EXERCISE PROMPT:
Would you repeat the listing exactly, without any of its images?

━━ RECORDS SHOWN

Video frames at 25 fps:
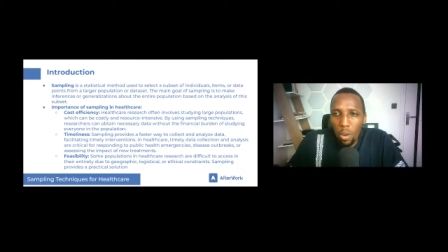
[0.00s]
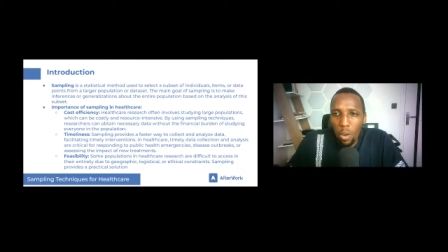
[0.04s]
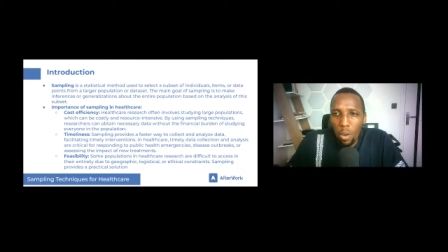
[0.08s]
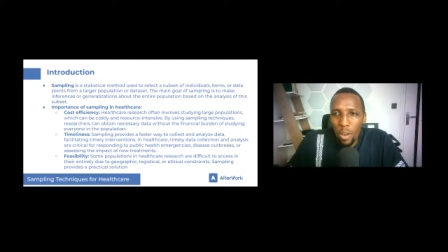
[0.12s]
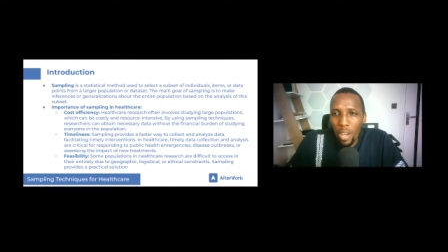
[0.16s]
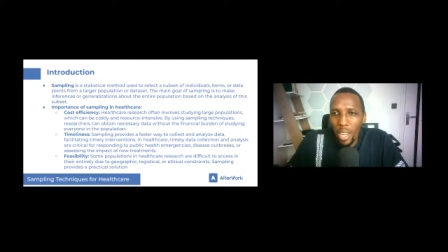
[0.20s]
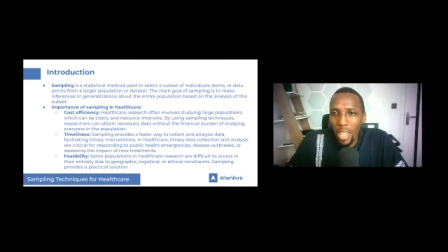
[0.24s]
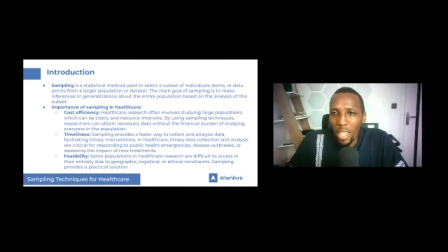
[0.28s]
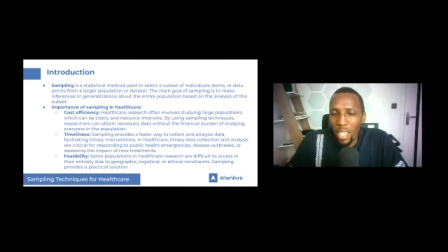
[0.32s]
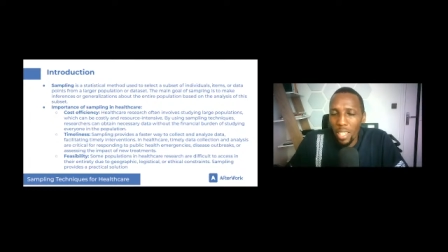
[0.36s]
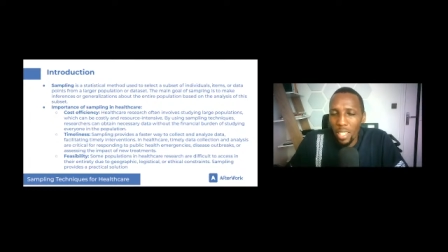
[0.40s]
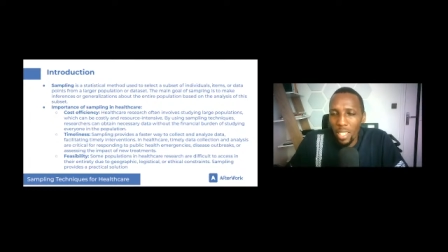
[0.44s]

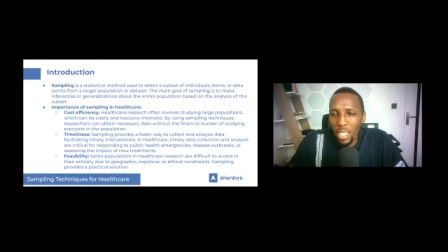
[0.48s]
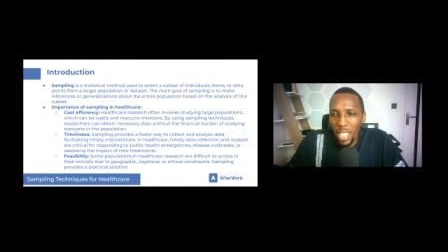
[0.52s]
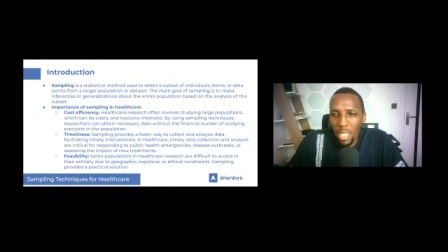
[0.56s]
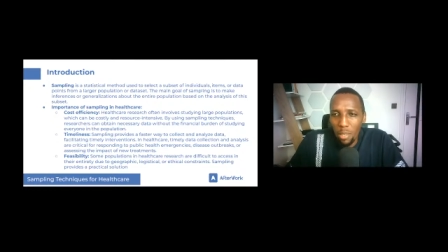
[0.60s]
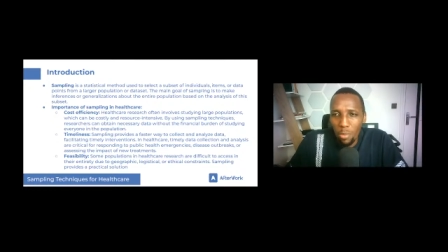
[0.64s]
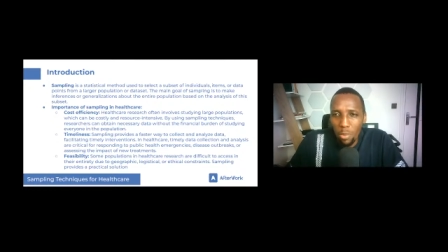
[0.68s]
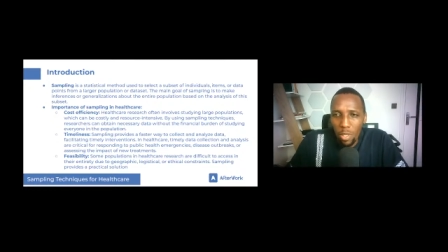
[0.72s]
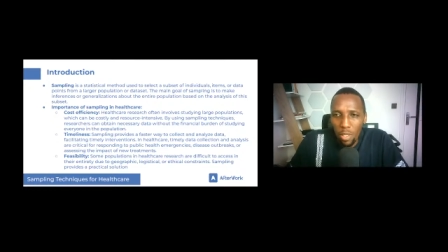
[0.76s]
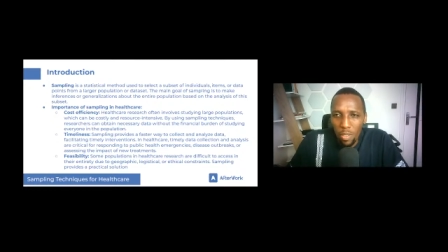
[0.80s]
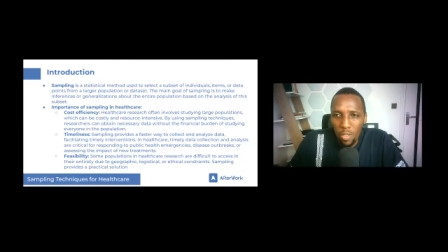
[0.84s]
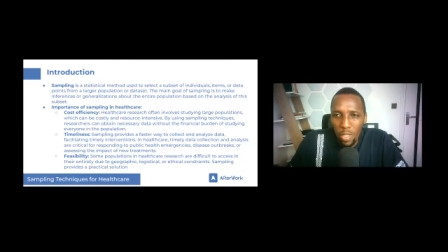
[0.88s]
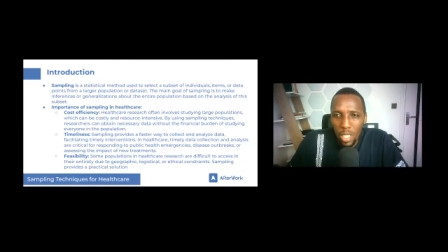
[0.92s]
or other
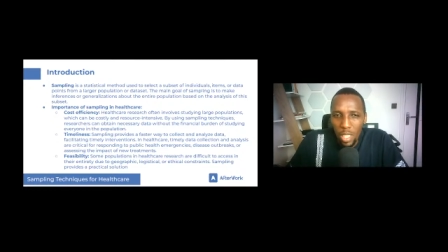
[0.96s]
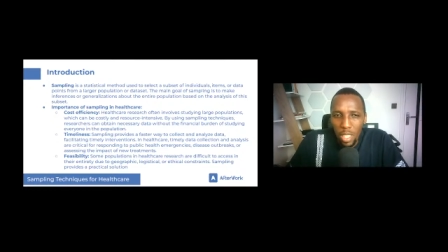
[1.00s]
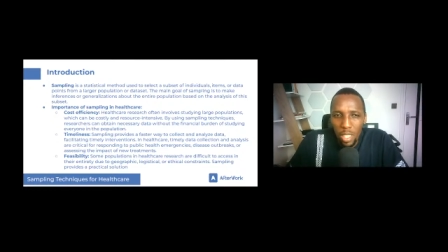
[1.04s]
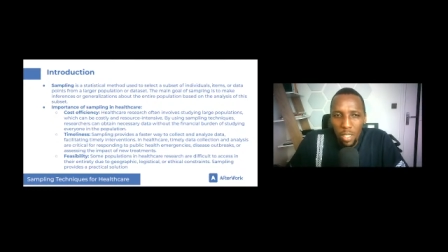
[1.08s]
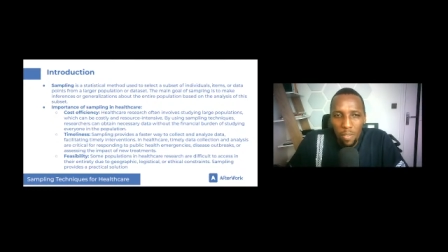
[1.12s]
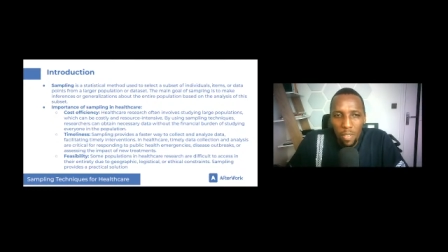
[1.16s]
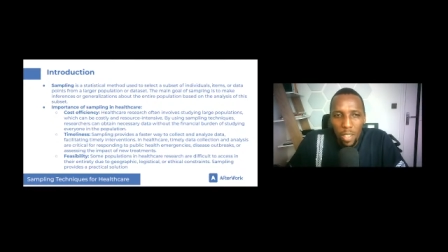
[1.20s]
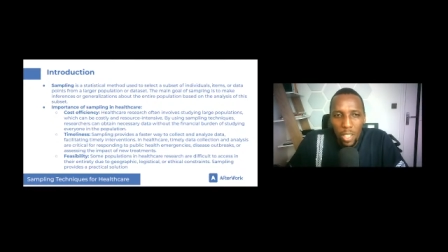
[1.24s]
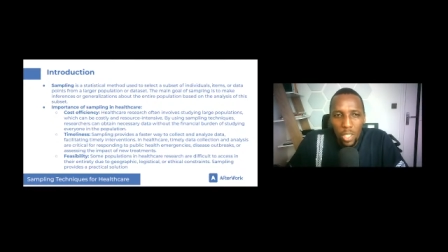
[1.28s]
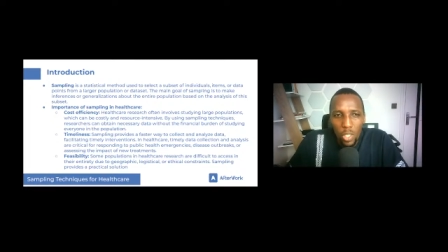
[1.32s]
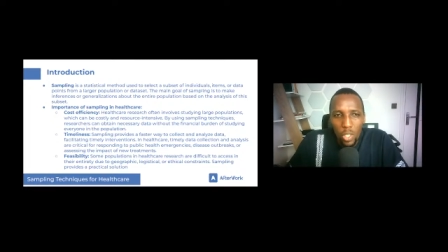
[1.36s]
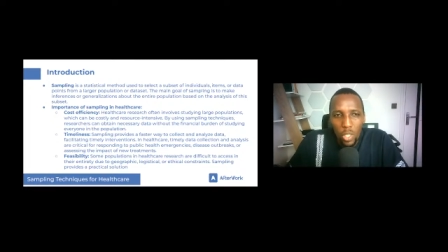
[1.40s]
types of
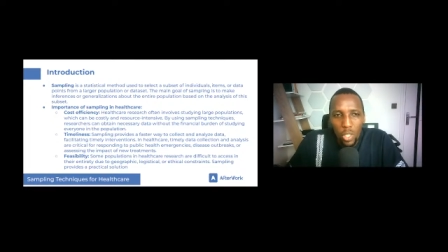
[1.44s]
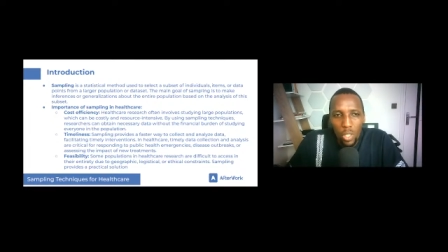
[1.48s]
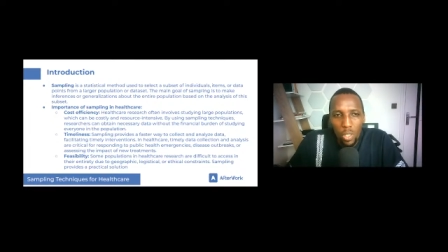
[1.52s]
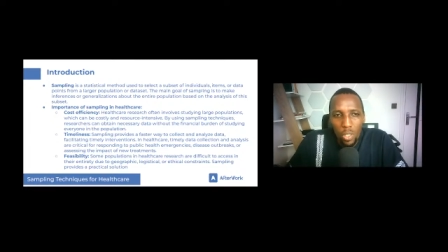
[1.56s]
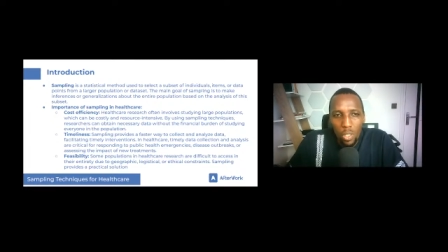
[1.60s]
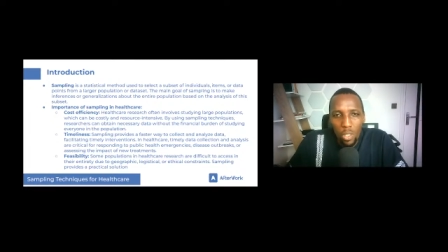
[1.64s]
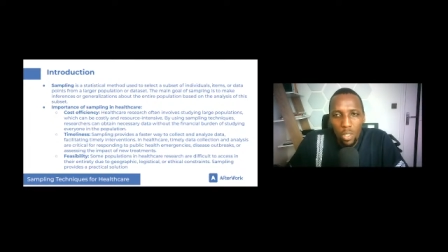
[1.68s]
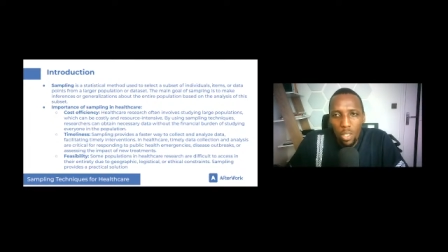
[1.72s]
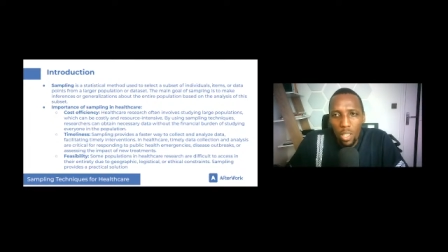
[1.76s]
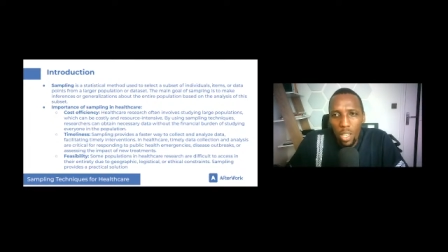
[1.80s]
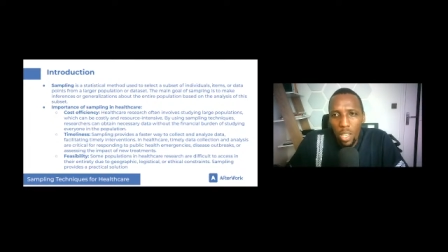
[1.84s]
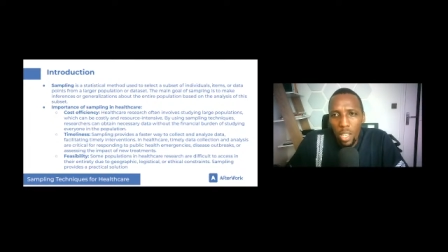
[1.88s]

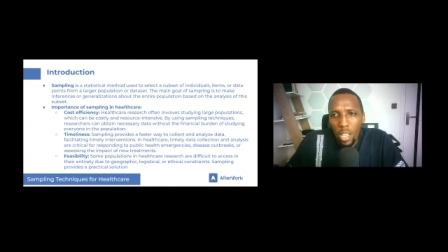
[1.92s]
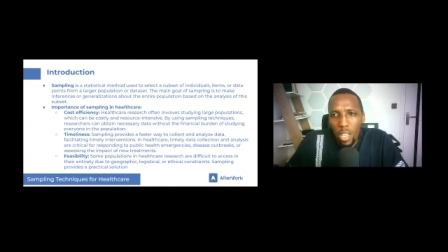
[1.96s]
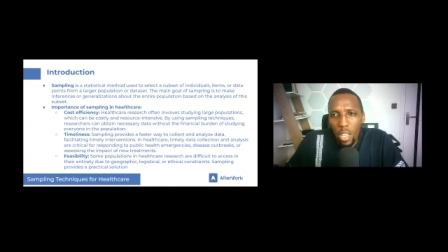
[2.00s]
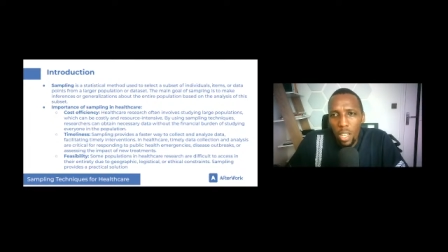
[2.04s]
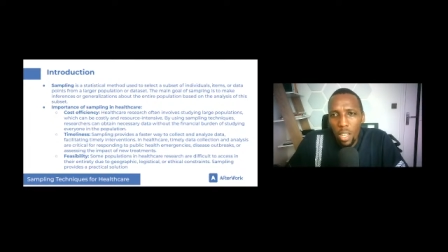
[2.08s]
interventions.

━━━━

RESPONSE:
Video frames at 25 fps:
[0.00s]
[0.04s]
[0.08s]
[0.12s]
[0.16s]
[0.20s]
[0.24s]
[0.28s]
[0.32s]
[0.36s]
[0.40s]
[0.44s]

[0.48s]
[0.52s]
[0.56s]
[0.60s]
[0.64s]
[0.68s]
[0.72s]
[0.76s]
[0.80s]
[0.84s]
[0.88s]
[0.92s]
or other
[0.96s]
[1.00s]
[1.04s]
[1.08s]
[1.12s]
[1.16s]
[1.20s]
[1.24s]
[1.28s]
[1.32s]
[1.36s]
[1.40s]
types of
[1.44s]
[1.48s]
[1.52s]
[1.56s]
[1.60s]
[1.64s]
[1.68s]
[1.72s]
[1.76s]
[1.80s]
[1.84s]
[1.88s]

[1.92s]
[1.96s]
[2.00s]
[2.04s]
[2.08s]
interventions.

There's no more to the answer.